Sebagai salah satu sumber dana di masa pensiun nanti, punya usaha kecil dan rumahan adalah salah satu cara yang paling masuk akal. Metode ini lebih logis karena besar kecilnya bisa disesuaikan dengan keahlian dan kemampuan finansial pegawai yang bersangkutan.
Contoh, tak semua pegawai punya kemampuan untuk punya portofolio investasi di pasar saham. Tapi hampir semua pegawai bisa punya bisnis katering skala kecil dan rumahan.
Tak semua pegawai berada di posisi puncak manajemen sehingga mudah baginya untuk membeli properti yang kelak akan disewa-sewakan. Tapi hampir semua pegawai bisa jualan pakaian dari rumah secara online.
Walau mungkin sekarang terlihat kecil dan tidak seberapa, namun usaha kecil dan rumahan tetap punya potensi untuk tumbuh, berkembang, dan bisa dimiliki oleh hampir semua pegawai dari berbagai golongan.
Untungnya lagi, dengan kita memiliki usaha, kita bisa mewariskan “mesin uang” kepada pasangan ataupun keturunan saat kita wafat nanti. Selama dikelola dengan baik, maka mesin uang ini dapat memberikan jaminan income yang lebih baik kepada mereka.
Berbeda dengan apabila kita hanya mewariskan harta. Pasti habis karena terus dikonsumsi.
Saya pribadi melihat bahwa usaha kecil dan rumahan merupakan titik awal yang baik untuk mempersiapkan diri di masa pensiun. Selama dikelola dengan baik, maka usaha kecil dan rumahan bisa menjadi sumber pendapatan yang menjanjikan untuk masa depan.

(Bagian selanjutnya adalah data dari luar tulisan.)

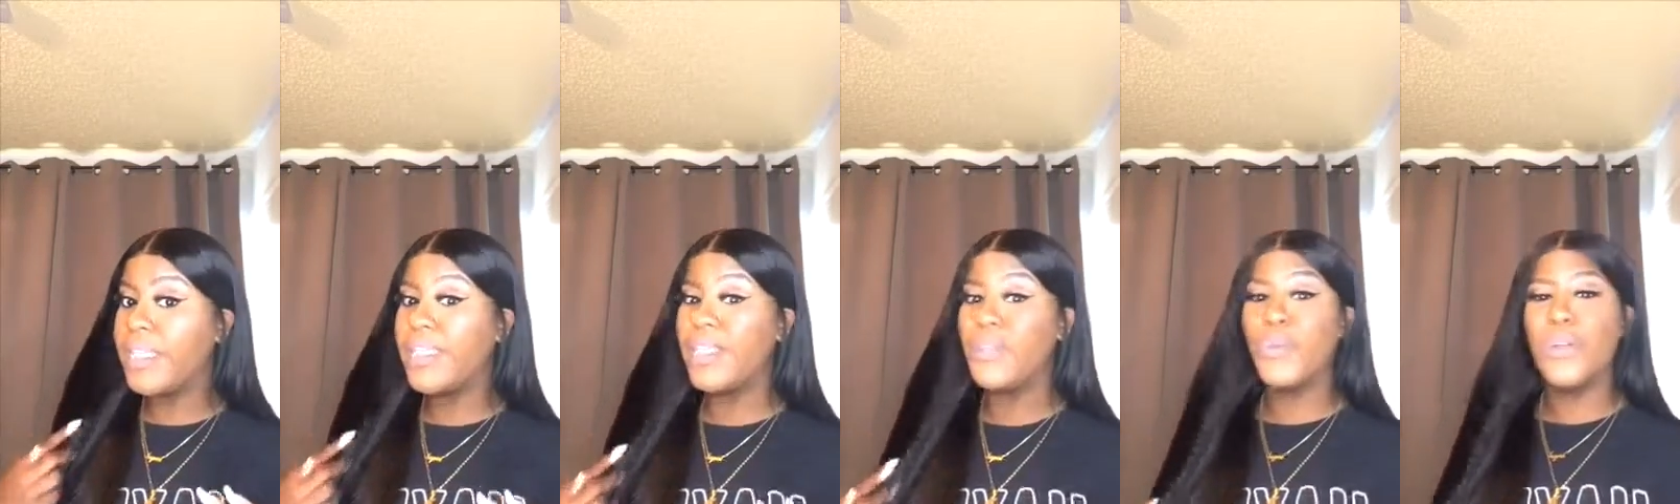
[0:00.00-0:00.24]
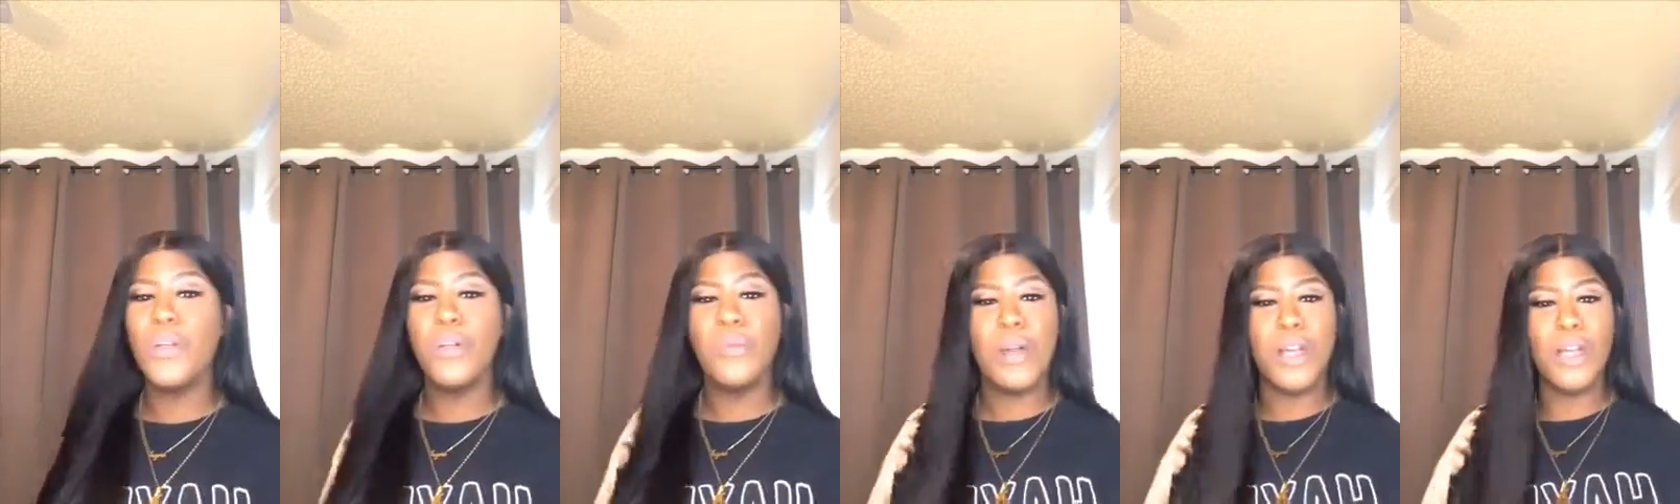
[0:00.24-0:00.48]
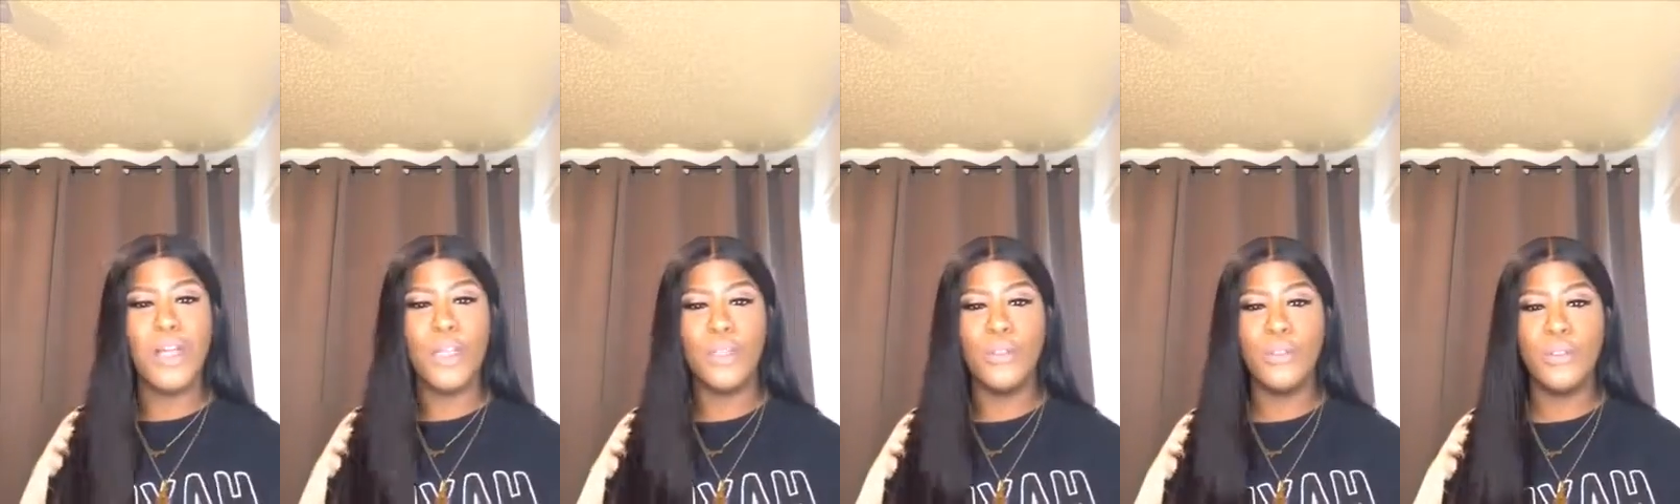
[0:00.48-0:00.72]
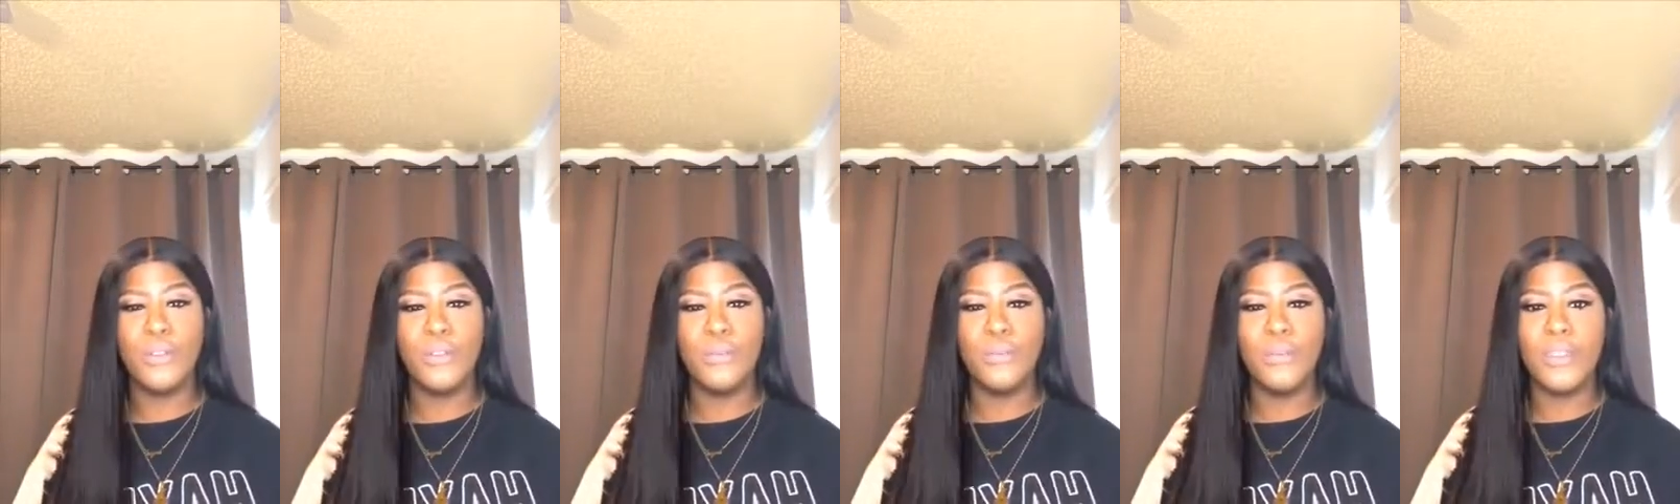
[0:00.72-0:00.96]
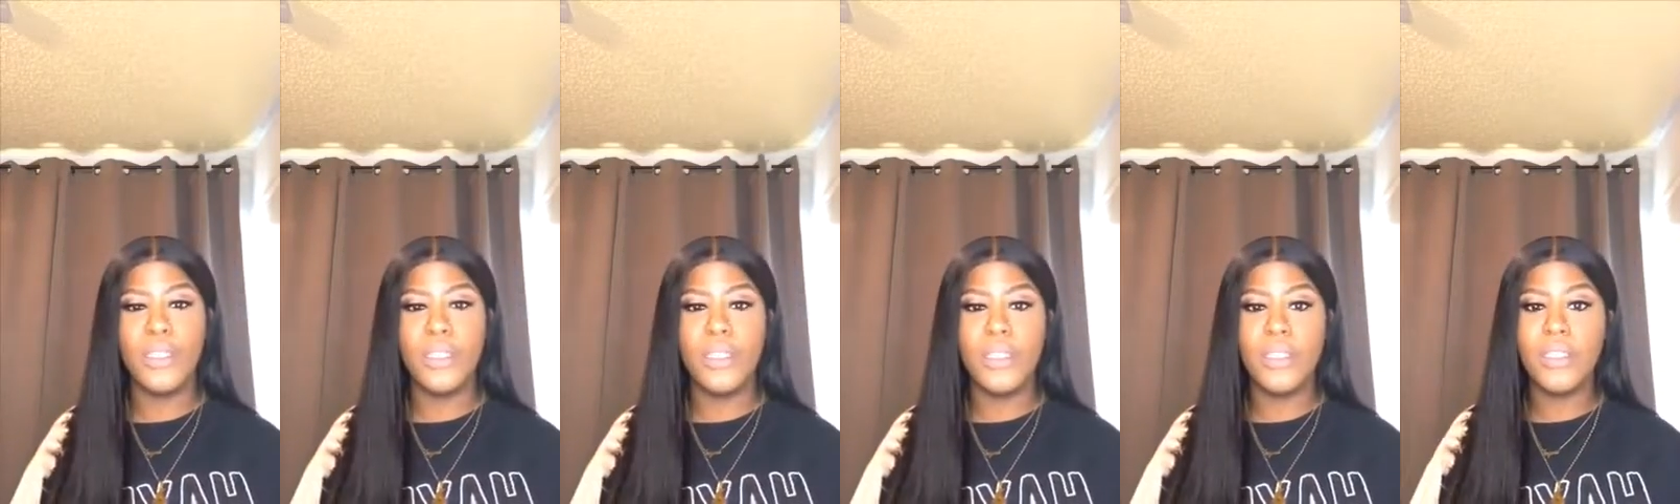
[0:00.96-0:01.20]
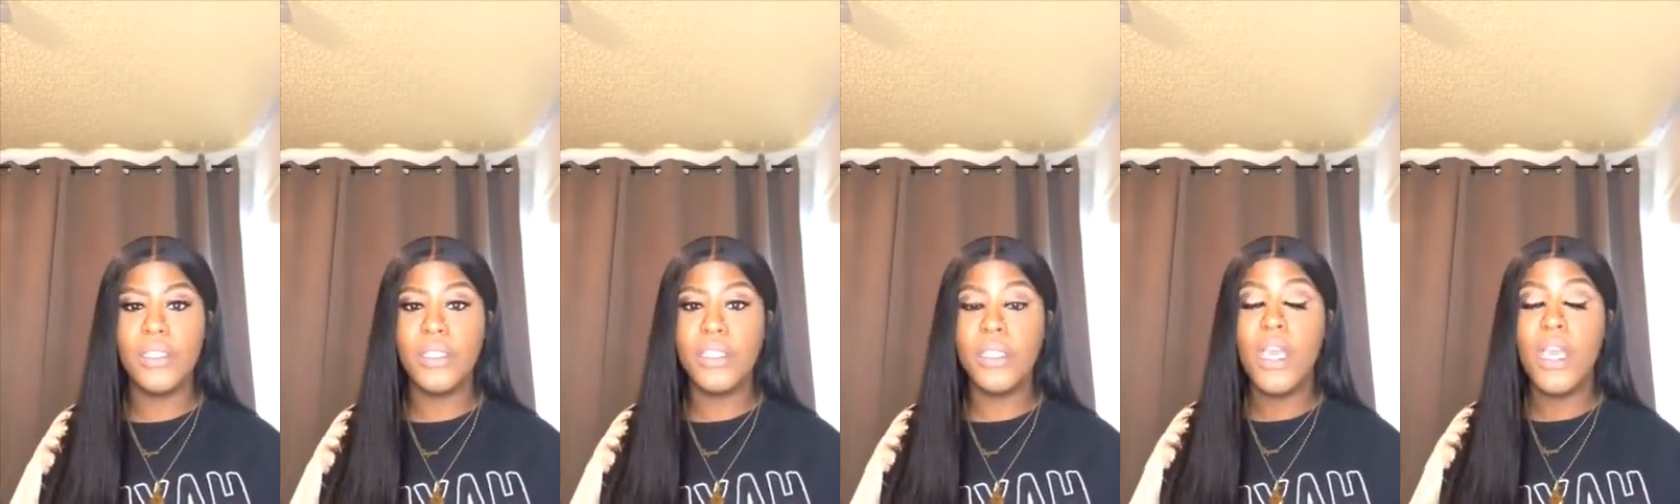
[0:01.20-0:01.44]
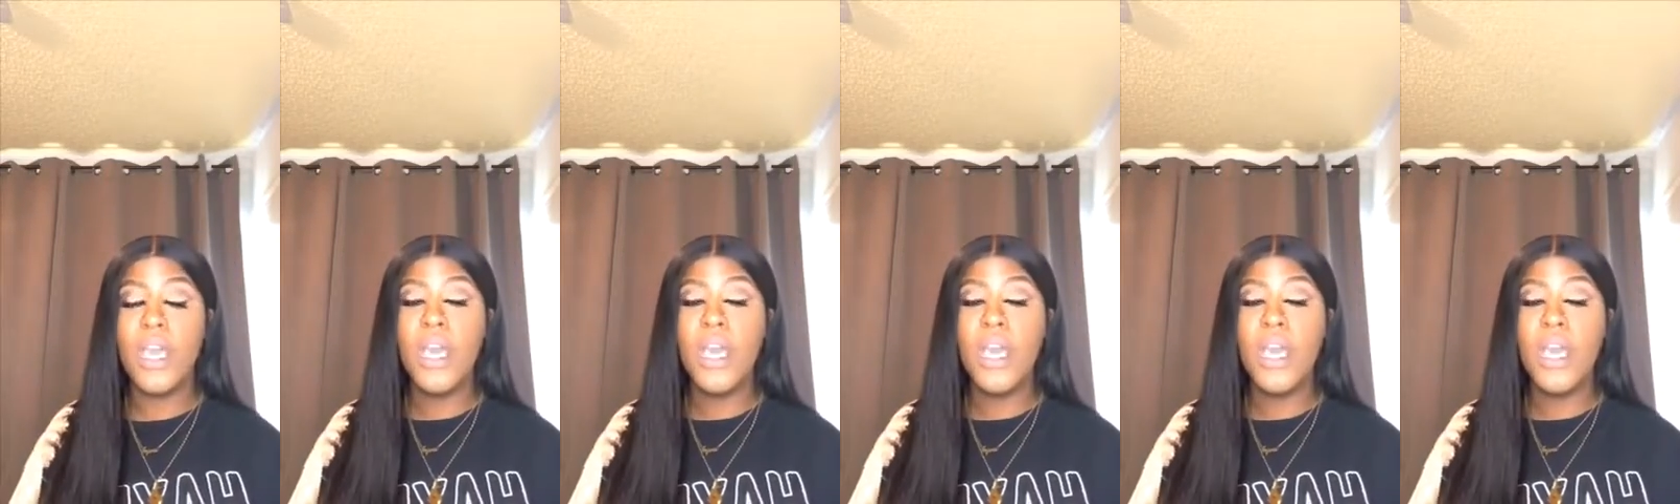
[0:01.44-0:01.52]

is one of my go-to looks.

Yang penting sekarang adalah menyusun rencana dan segera memulai untuk memiliki usaha sendiri.
Apapun jenis dan ukuran bisnis yang dipilih, asal kita bisa komitmen dan tekun untuk menjalankannya, saya yakin usaha tersebut akan berkembang dengan baik. Mumpung sekarang kita masih punya kemampuan untuk mejadikan hal tersebut kenyataan. Iya kan?
Nah, kalau pendapat Anda sendiri bagaimana?